It was all some sort of exploration on her part; she attributes her motivation to a ‘curiosity’ about life. But the results, the discoveries, required a theatre and an audience. She was a true prophet or priest, the direct channel of revelation to a community, neither a private meditator on the mysteries, nor a plain exhibitionist. She wanted to arouse deep feelings in audiences, neither cheap thrills nor intellectual understanding, but something akin to spiritual recognition. She was one of the first few in the 20th century who proposed dancing as the most profound of all the arts, the most basic spiritual conduit available to human beings. When she started, ideas of this kind had become something of a joke, considered appropriate to defunct civilisations employing temple-dancers, or to marginal ‘primitive societies’ performing rituals to make it rain. Western social dancing, with its august sources in folk and court custom, always had acknowledged importance, but theatrical dancing certainly had no serious artistic status in America in Martha Graham’s youth. Most of it was considered wicked.
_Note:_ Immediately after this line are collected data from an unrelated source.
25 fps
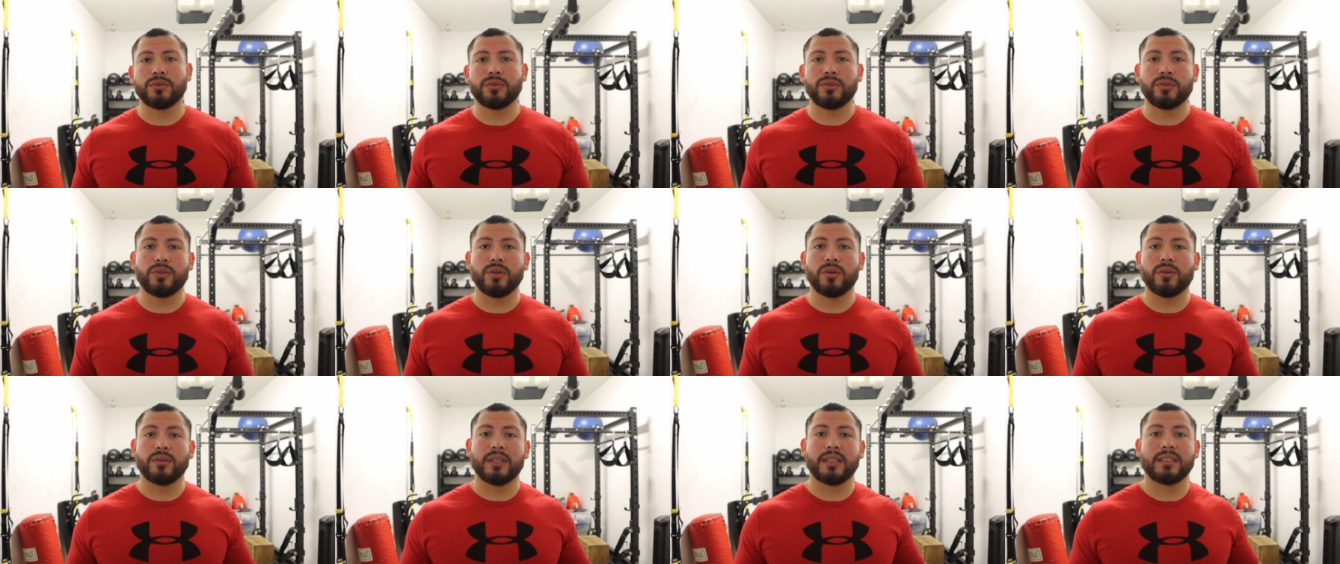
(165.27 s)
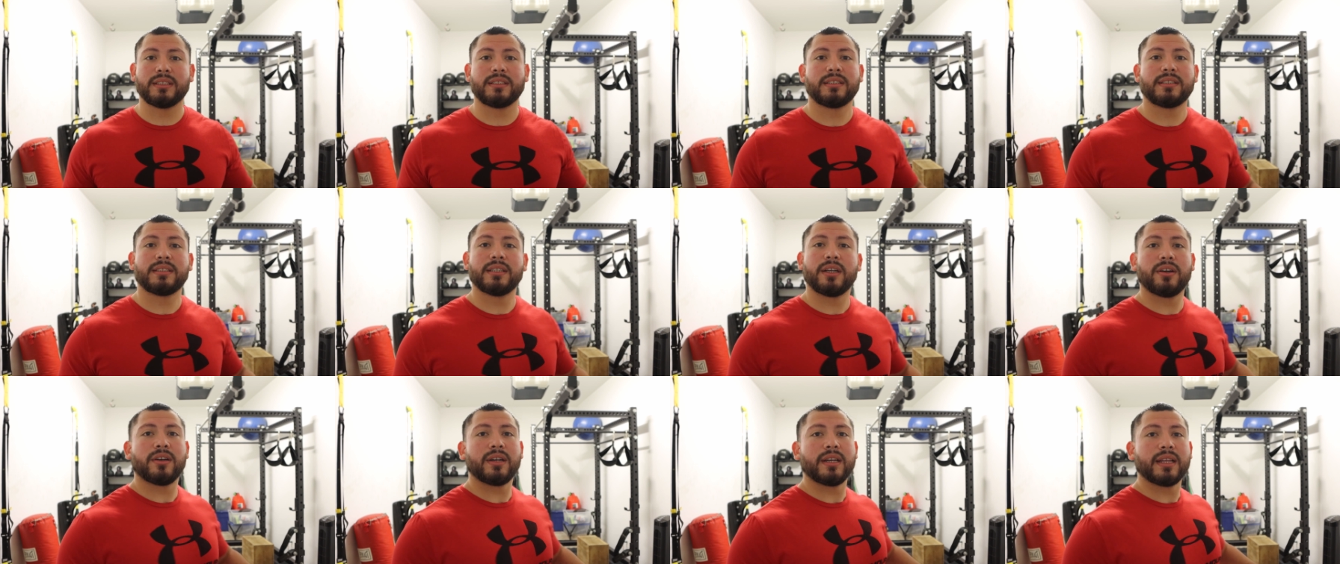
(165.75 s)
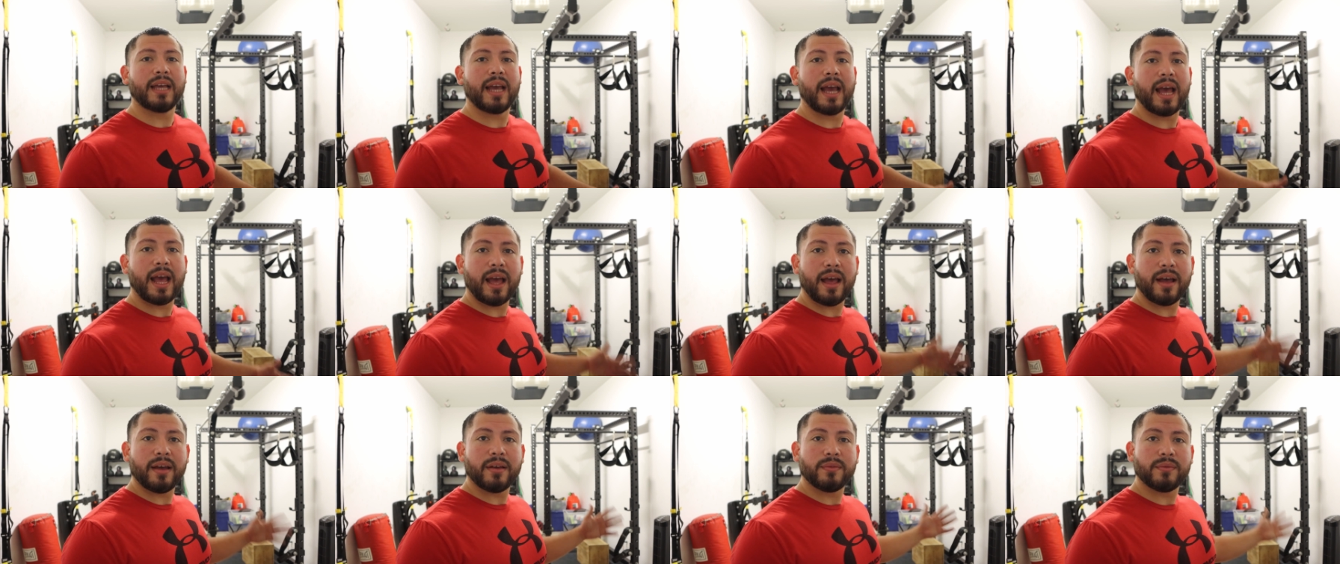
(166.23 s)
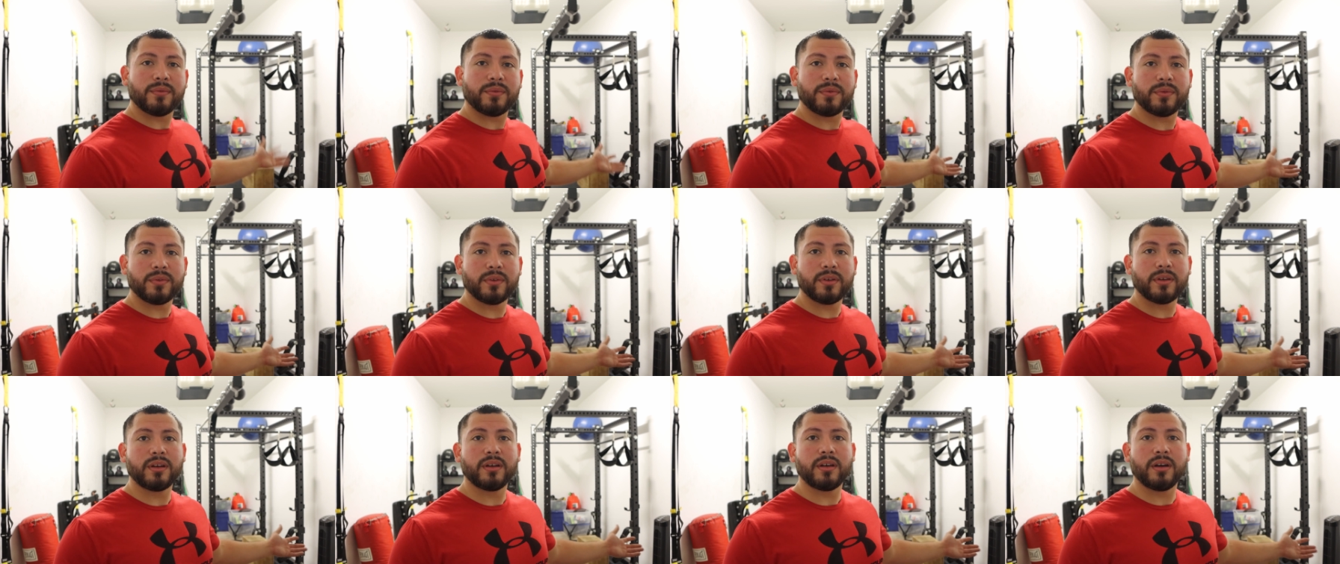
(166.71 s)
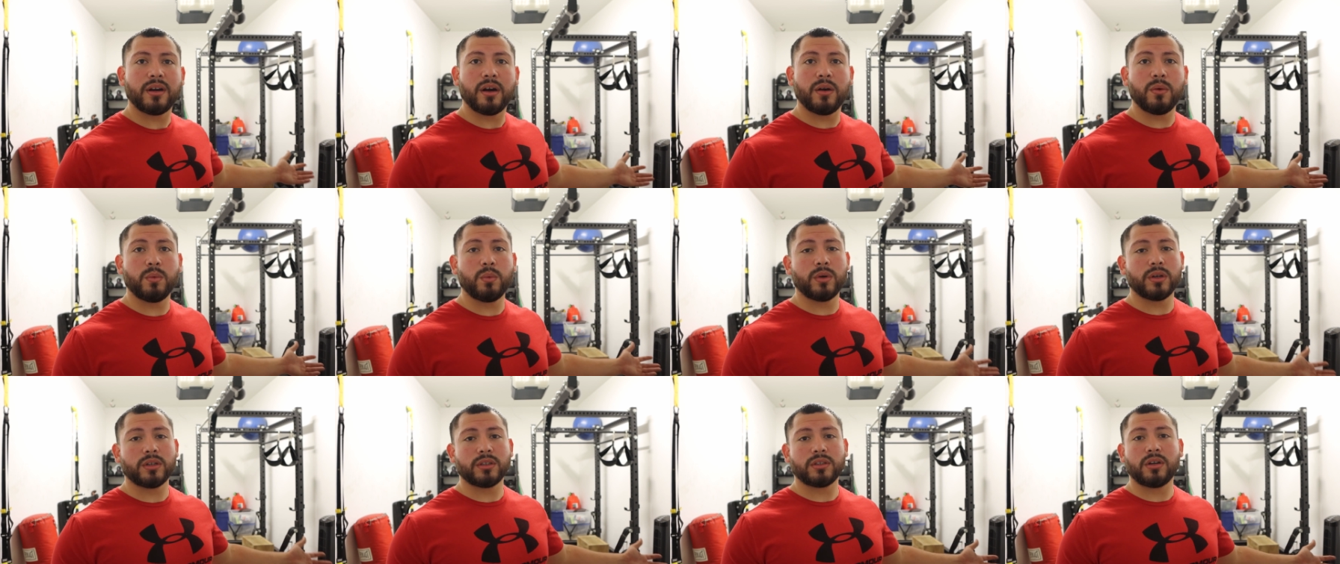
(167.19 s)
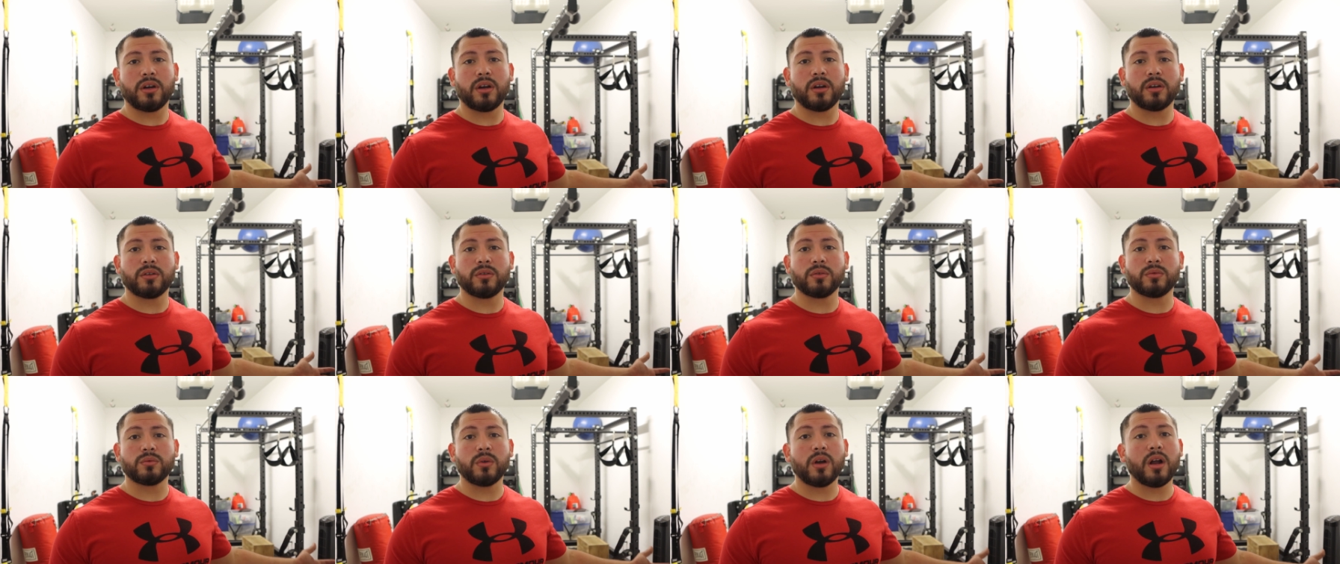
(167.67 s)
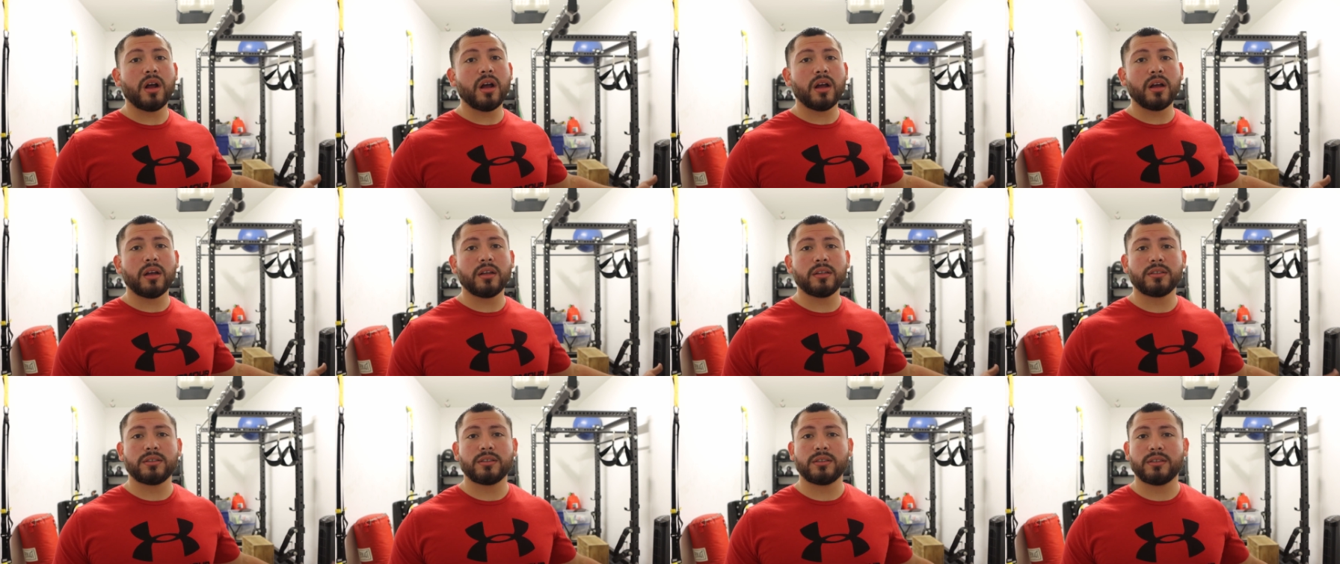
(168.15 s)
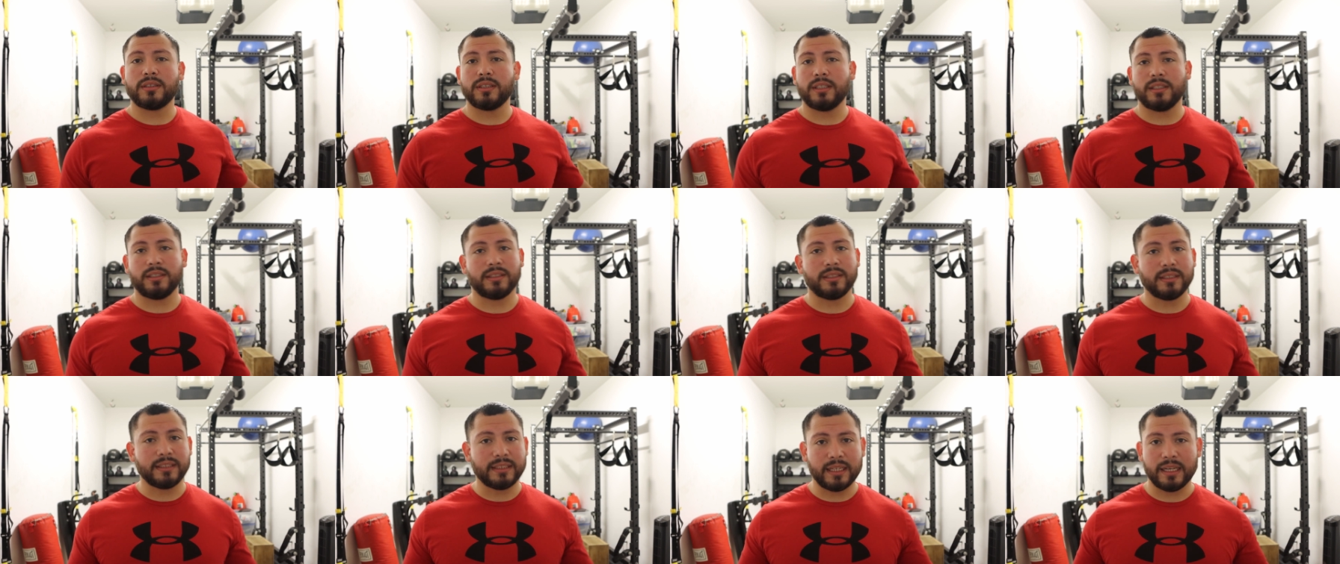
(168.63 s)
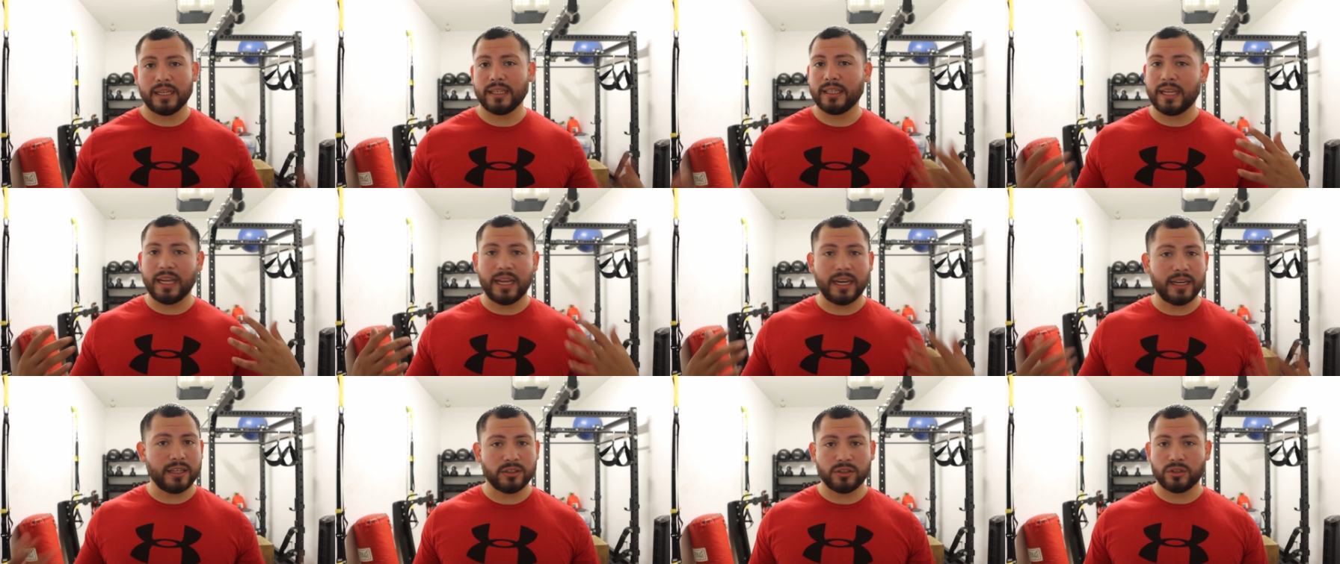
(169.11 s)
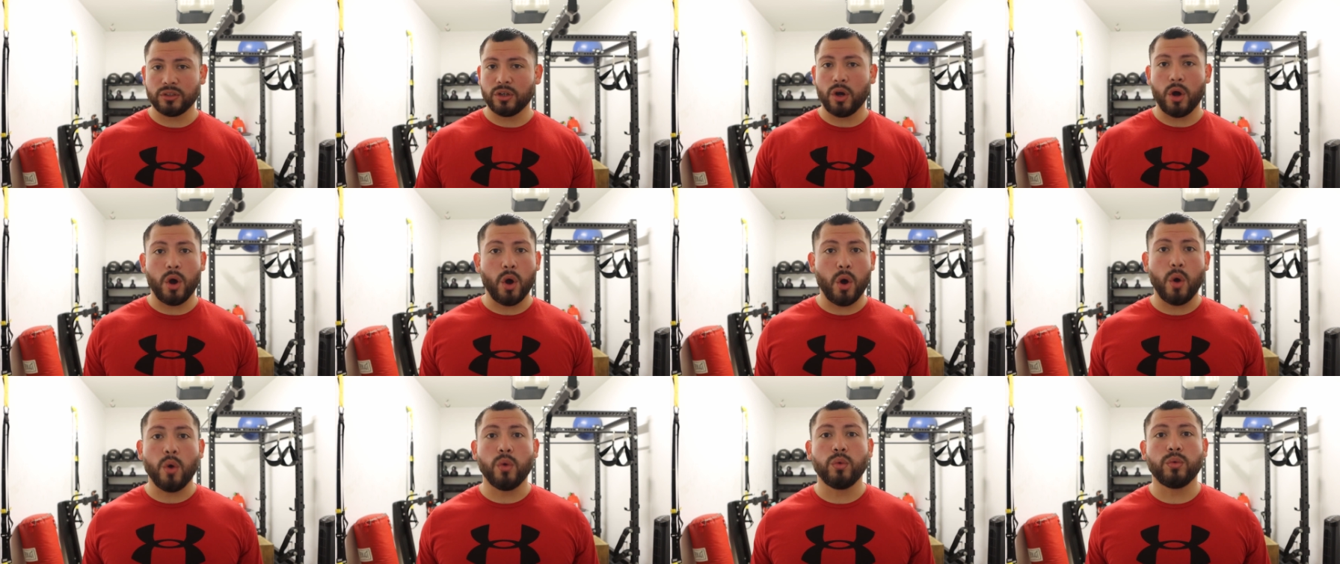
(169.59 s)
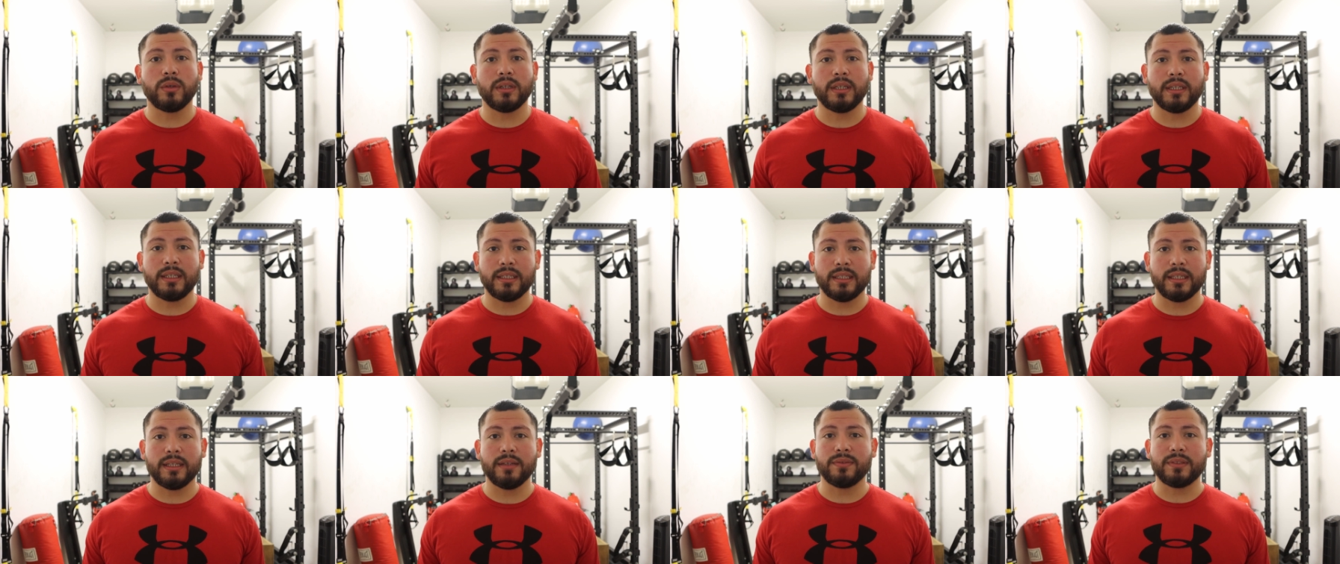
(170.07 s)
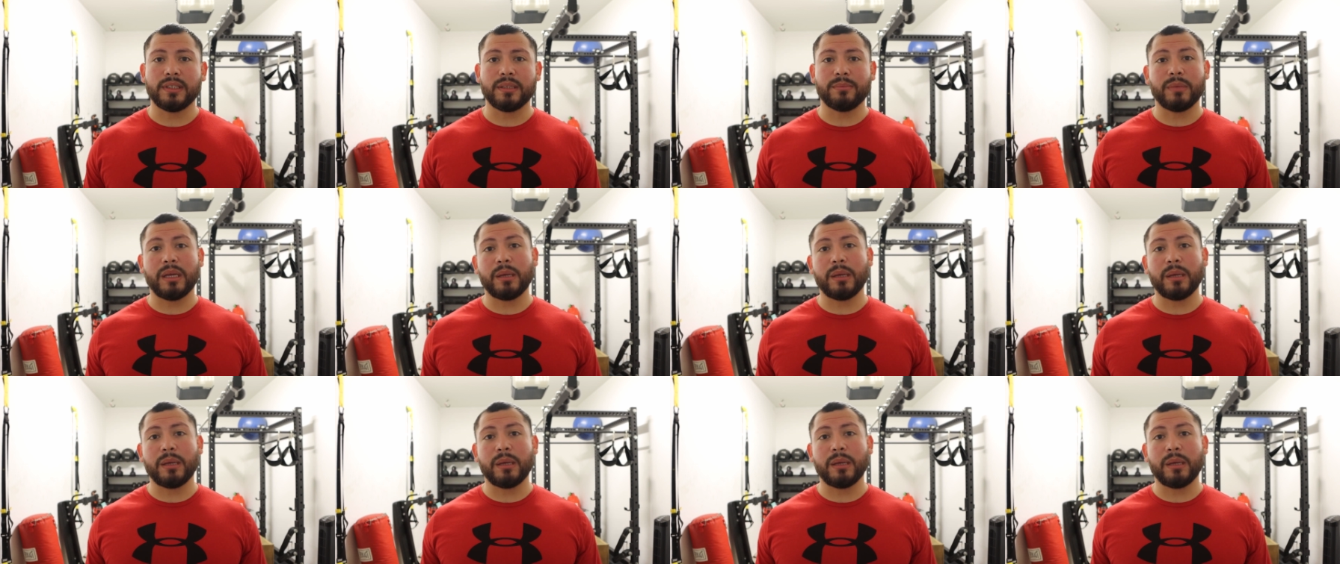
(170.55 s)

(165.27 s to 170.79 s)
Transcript: you don't necessarily have a 1-car garage that's dedicated to only lifting.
Even in England and Europe at the turn of the century, great stage art was created in operas or plays, for which ballet interludes were only an ornament. Pretty girls danced in music halls wearing much adornment and few clothes, but their physical training did not have to be very rigorous or their dancing very imaginative. Degas’s dancers, for example, often look tired, but they never seem to be undertaking any very strict efforts to train the spine, arms or legs. In the entertainment world, female acrobats underwent much harder preparation than dancers, and sometimes had more enthusiastic responses. All such performers were believed to be prostitutes in their spare time: great singers and actresses, although socially suspect, were at least granted the status of artist. Except for the great Russian Ballet, and a few Spanish, Indian or other ethnic imports, stage dancing for its own sake was an altogether frivolous affair, with no spiritual overtones whatever. America did not even see the Russian Ballet until the Thirties, although the entirely exceptional Anna Pavlova first toured the United States in 1910.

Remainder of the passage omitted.